Ketentuan Omzet Pedagang
- Pedagang dengan omzet hingga Rp 500 juta per tahun wajib menyampaikan NPWP atau NIK, serta alamat korespondensi. Mereka juga harus membuat surat pernyataan bahwa omzet mereka tidak melebihi Rp 500 juta.
- Pedagang dengan omzet tidak melebihi Rp 4,8 miliar per tahun juga harus menyampaikan informasi serupa.
- Jika omzet pedagang melebihi Rp 500 juta, mereka wajib menyampaikan surat pernyataan kepada pihak e-commerce paling lambat akhir bulan saat omzet tersebut terlampaui.
Besaran Pungutan PPh Pasal 22
E-commerce wajib memungut PPh Pasal 22 sebesar 0,5% dari omzet bruto pedagang dalam negeri yang tercantum dalam dokumen tagihan, tidak termasuk PPN dan PPnBM. PPh Pasal 22 ini dianggap sebagai bagian dari pelunasan PPh final bagi pedagang yang penghasilannya dikenai PPh final.
Pengecualian Pemungutan PPh
E-commerce tidak perlu memungut PPh Pasal 22 jika:
- Penjualan dilakukan oleh Wajib Pajak orang pribadi dengan omzet hingga Rp 500 juta per tahun yang telah menyampaikan surat pernyataan.
- Penjualan jasa pengiriman dilakukan oleh Wajib Pajak orang pribadi sebagai mitra perusahaan aplikasi transportasi.
- Pedagang menyampaikan surat keterangan bebas pemotongan/pemungutan PPh.
- Penjualan pulsa dan kartu perdana.
- Penjualan emas perhiasan, emas batangan, perhiasan bukan dari emas, batu permata, dll. oleh pabrikan/pedagang emas.
- Pengalihan hak atas tanah/bangunan.
Penghasilan yang tidak dipungut PPh tetap terutang PPh dan wajib dilakukan pemotongan/pemungutan, penyetoran, dan pelaporan sesuai ketentuan perpajakan.
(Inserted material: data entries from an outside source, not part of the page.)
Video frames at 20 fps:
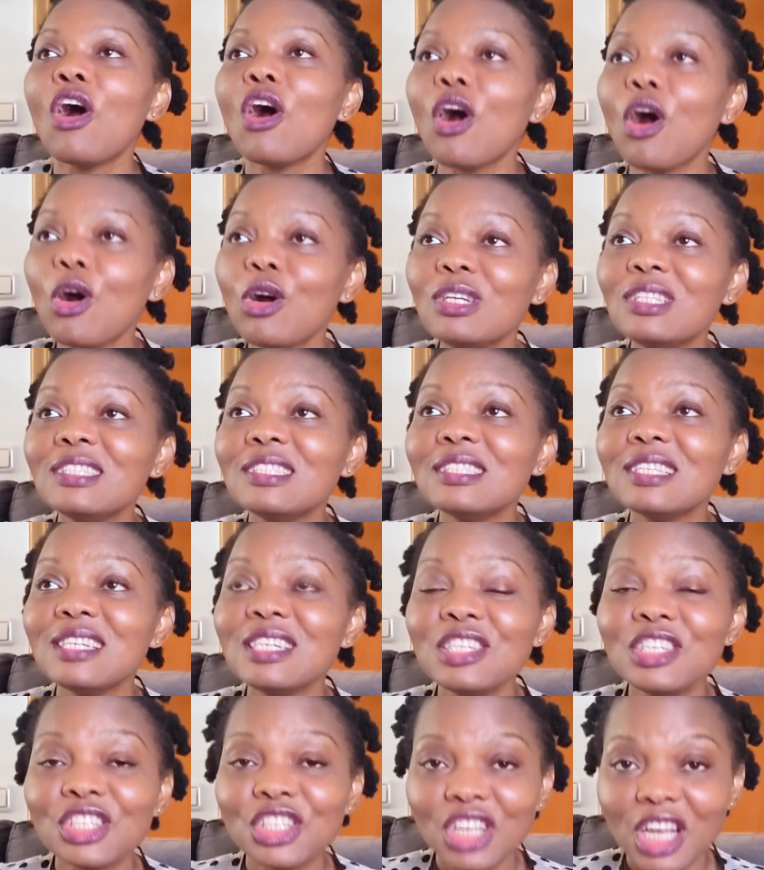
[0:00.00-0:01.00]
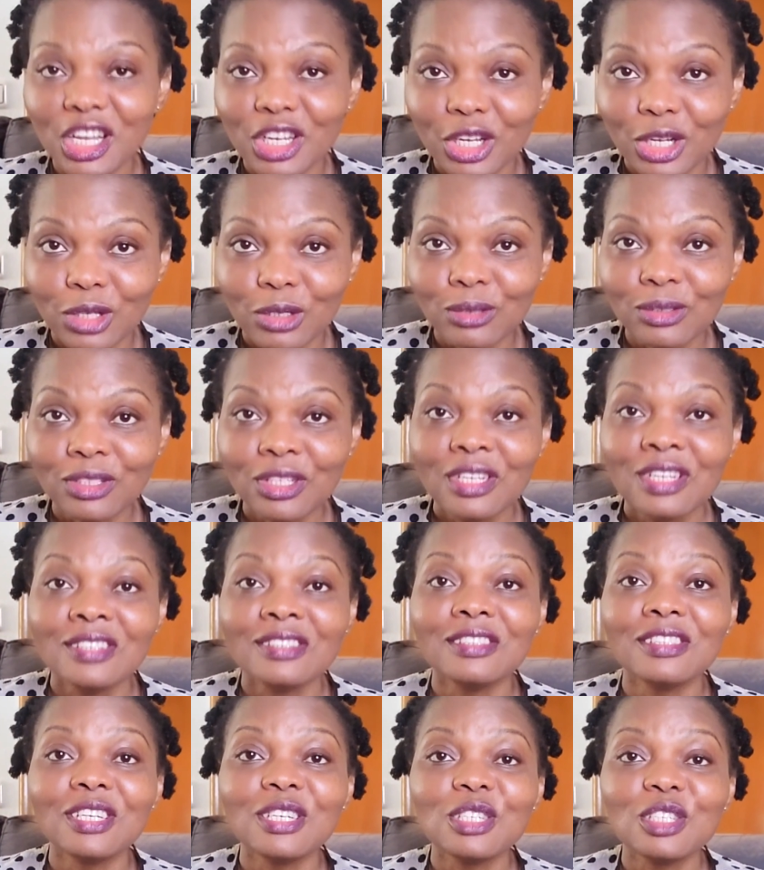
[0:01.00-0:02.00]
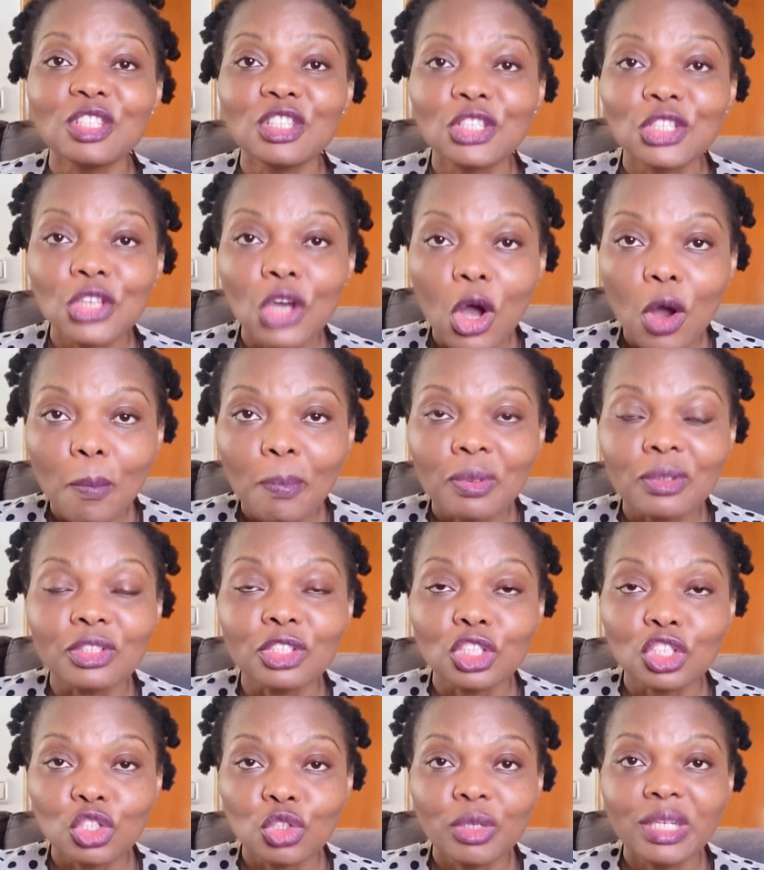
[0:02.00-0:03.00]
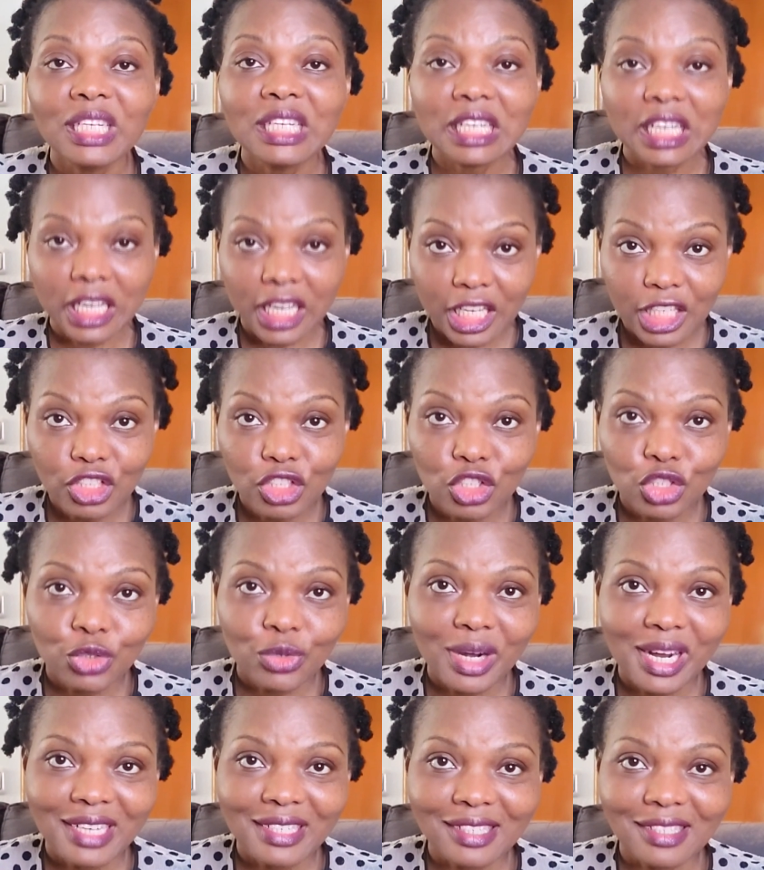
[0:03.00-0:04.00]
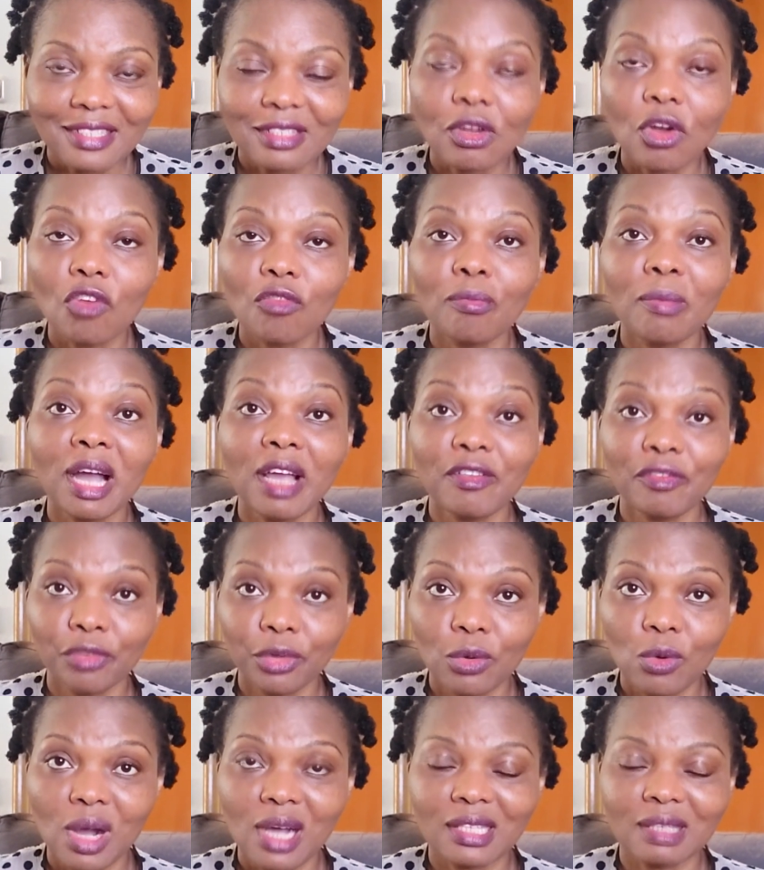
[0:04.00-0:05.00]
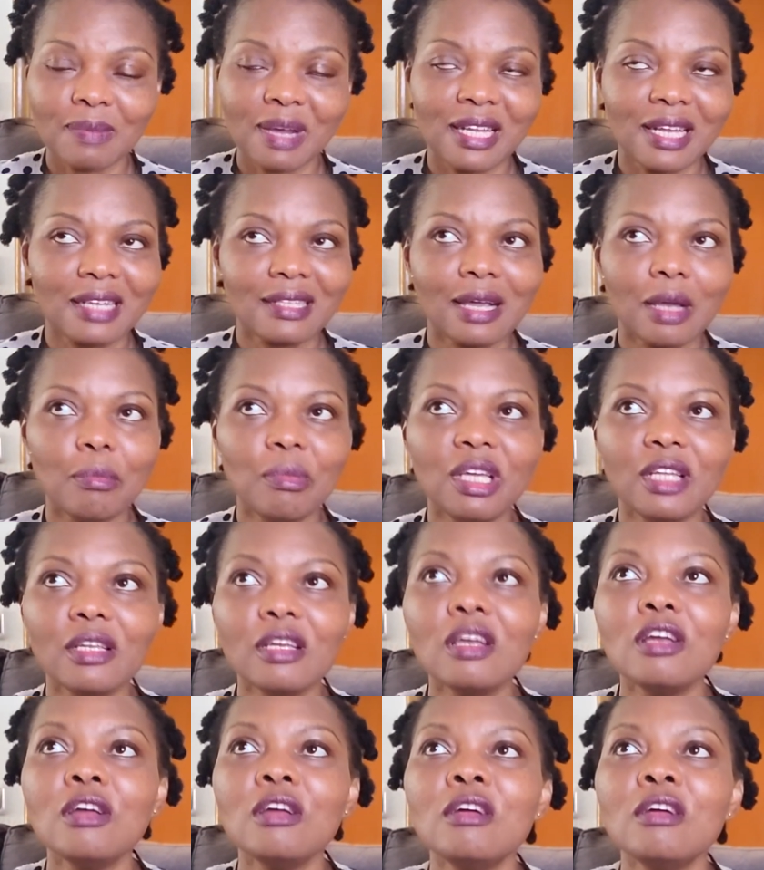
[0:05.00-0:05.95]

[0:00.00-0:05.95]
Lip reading: On this channel, the top three interests of my viewers, by that I mean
Penghasilan yang telah dipungut PPh Pasal 22 oleh e-commerce tidak akan dikenakan pemotongan/pemungutan PPh lagi.
Sanksi bagi E-commerce yang Tidak Memungut Pajak
E-commerce yang tidak mematuhi ketentuan pemungutan PPh ini akan dikenai sanksi sesuai dengan peraturan perundang-undangan di bidang perpajakan dan penyelenggaraan sistem elektronik.
Kapan Aturan Ini Berlaku?
Ketentuan PMK ini akan efektif berlaku satu bulan setelah e-commerce ditunjuk oleh Menteri Keuangan. Penyampaian informasi terkait omzet pedagang untuk Tahun Pajak 2025 paling lambat disampaikan satu bulan setelah penunjukan e-commerce sebagai pemungut pajak.